Records provided: Begin

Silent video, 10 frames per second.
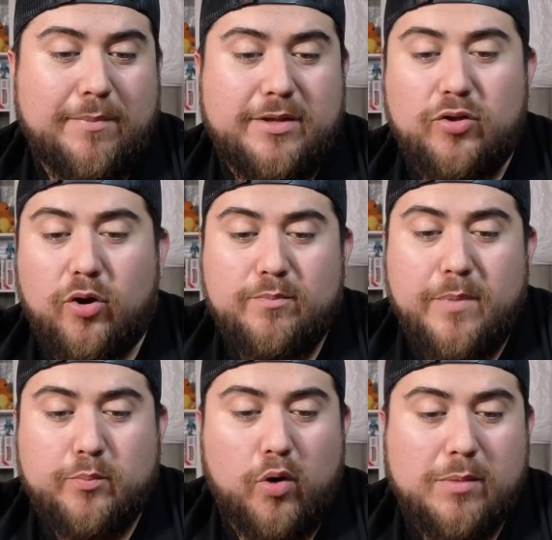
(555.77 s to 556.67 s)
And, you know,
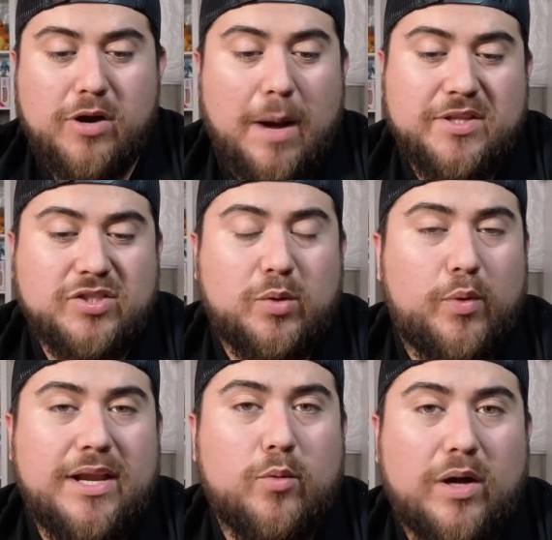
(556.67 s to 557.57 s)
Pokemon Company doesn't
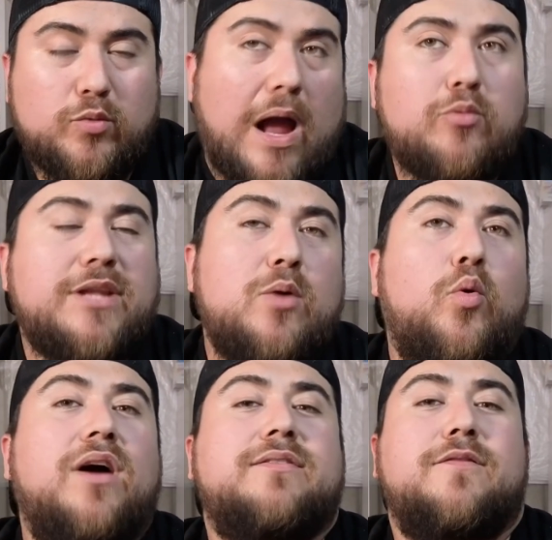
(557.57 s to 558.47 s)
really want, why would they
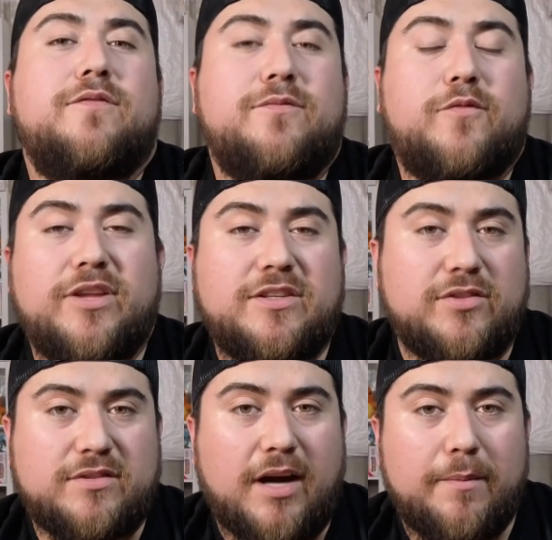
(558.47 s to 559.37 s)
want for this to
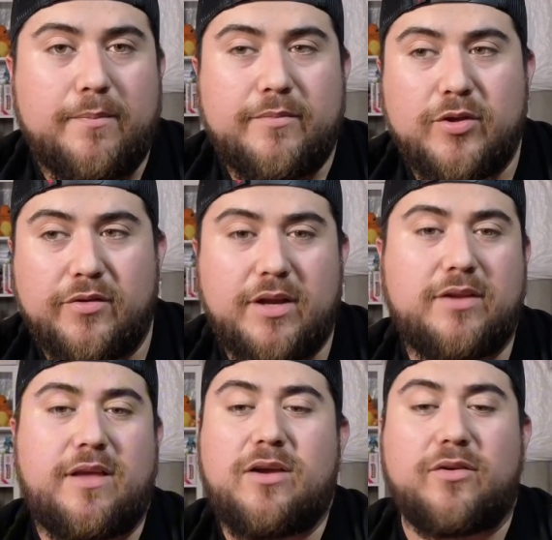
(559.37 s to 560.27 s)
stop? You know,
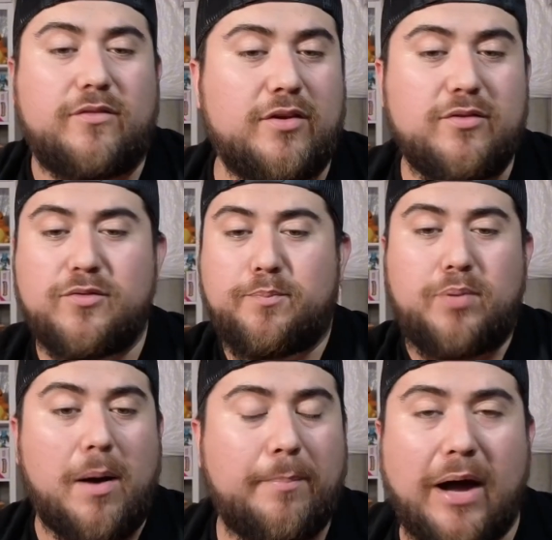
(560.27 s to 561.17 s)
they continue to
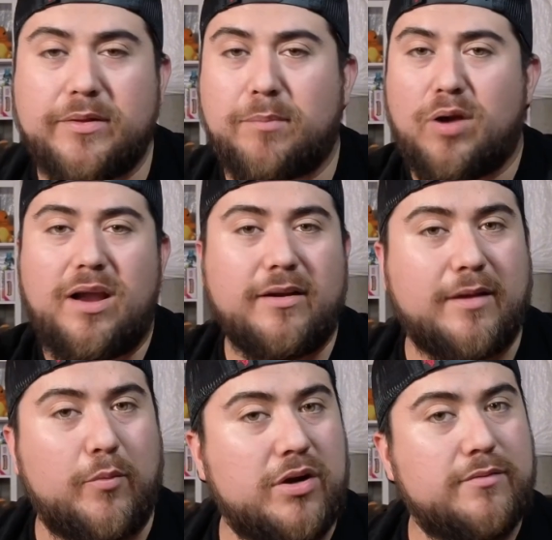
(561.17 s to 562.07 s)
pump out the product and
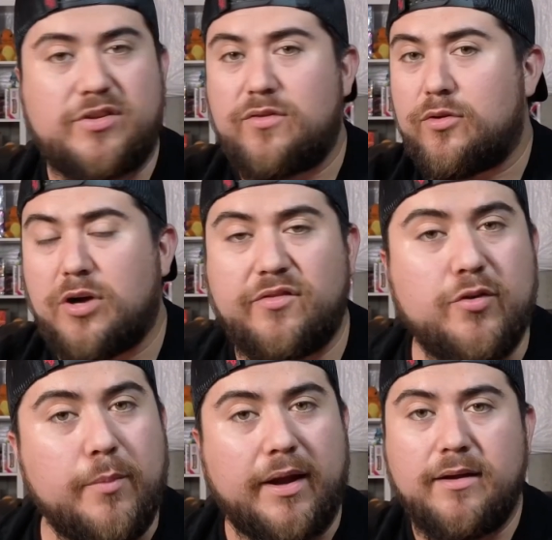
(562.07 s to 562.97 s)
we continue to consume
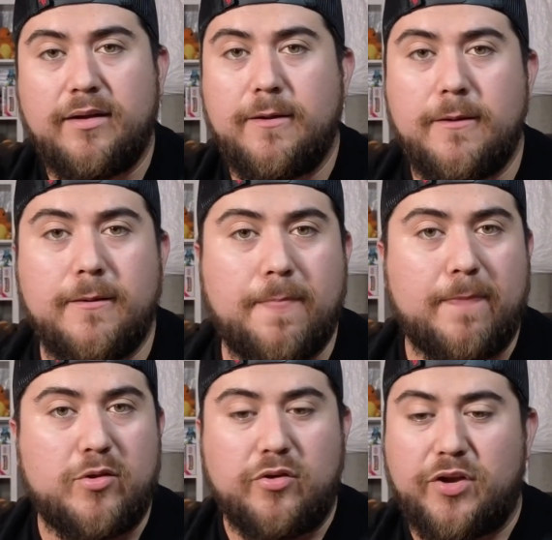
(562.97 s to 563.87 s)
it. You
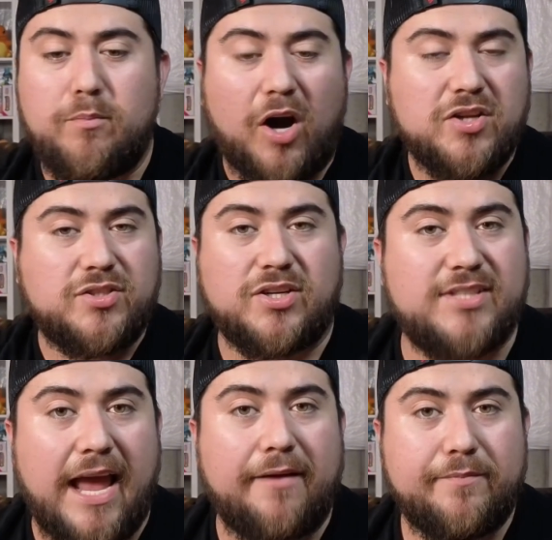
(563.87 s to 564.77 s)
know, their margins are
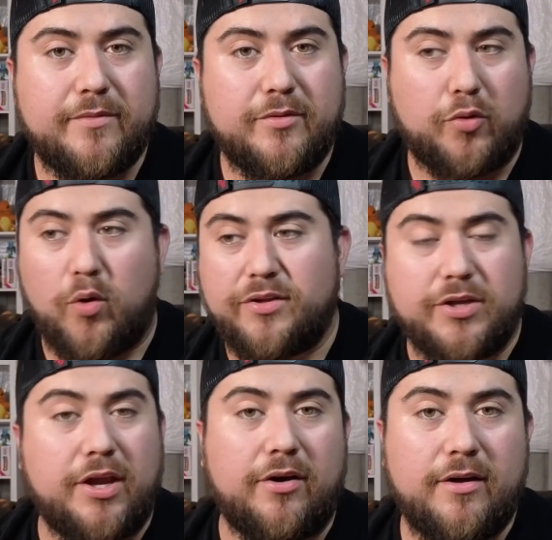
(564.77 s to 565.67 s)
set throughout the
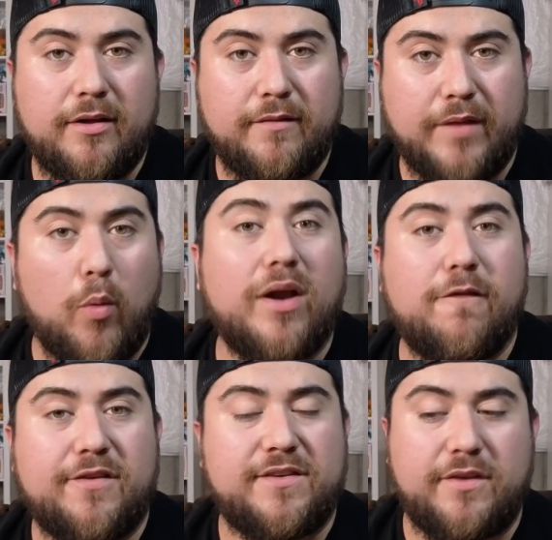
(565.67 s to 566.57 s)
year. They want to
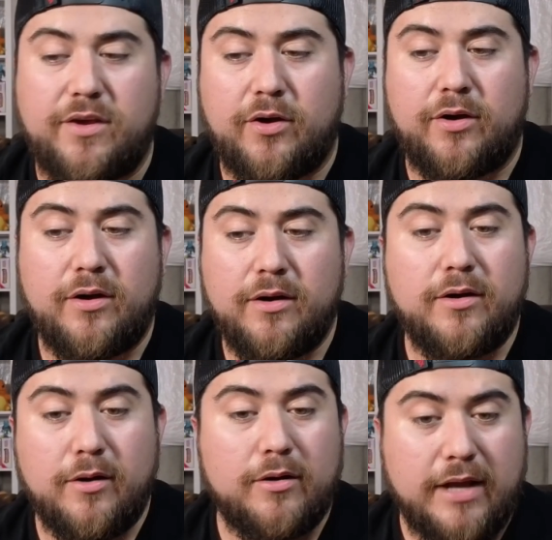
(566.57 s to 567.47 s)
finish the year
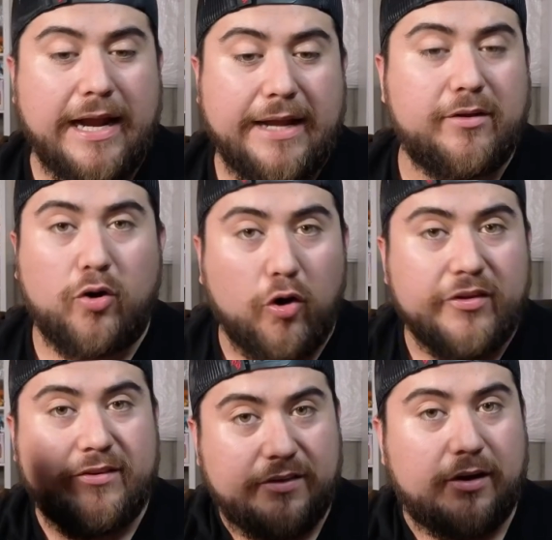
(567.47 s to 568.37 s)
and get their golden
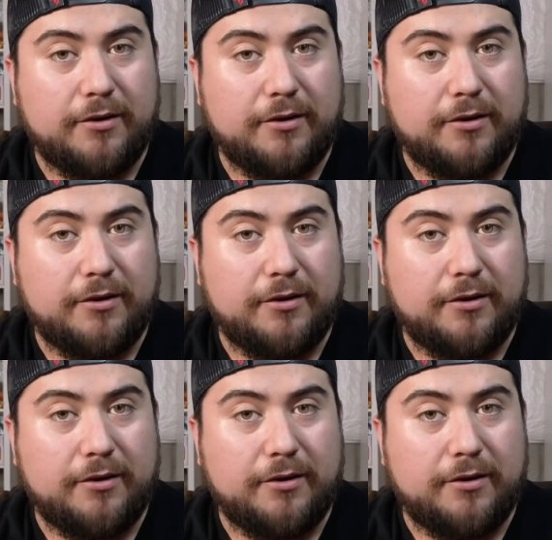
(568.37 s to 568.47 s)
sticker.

Records provided: End

* [What is being asked]
Give the lines of the entries above exactly as they appear, leaving out each picture.

* [Task output]
Silent video, 10 frames per second.
(555.77 s to 556.67 s)
And, you know,
(556.67 s to 557.57 s)
Pokemon Company doesn't
(557.57 s to 558.47 s)
really want, why would they
(558.47 s to 559.37 s)
want for this to
(559.37 s to 560.27 s)
stop? You know,
(560.27 s to 561.17 s)
they continue to
(561.17 s to 562.07 s)
pump out the product and
(562.07 s to 562.97 s)
we continue to consume
(562.97 s to 563.87 s)
it. You
(563.87 s to 564.77 s)
know, their margins are
(564.77 s to 565.67 s)
set throughout the
(565.67 s to 566.57 s)
year. They want to
(566.57 s to 567.47 s)
finish the year
(567.47 s to 568.37 s)
and get their golden
(568.37 s to 568.47 s)
sticker.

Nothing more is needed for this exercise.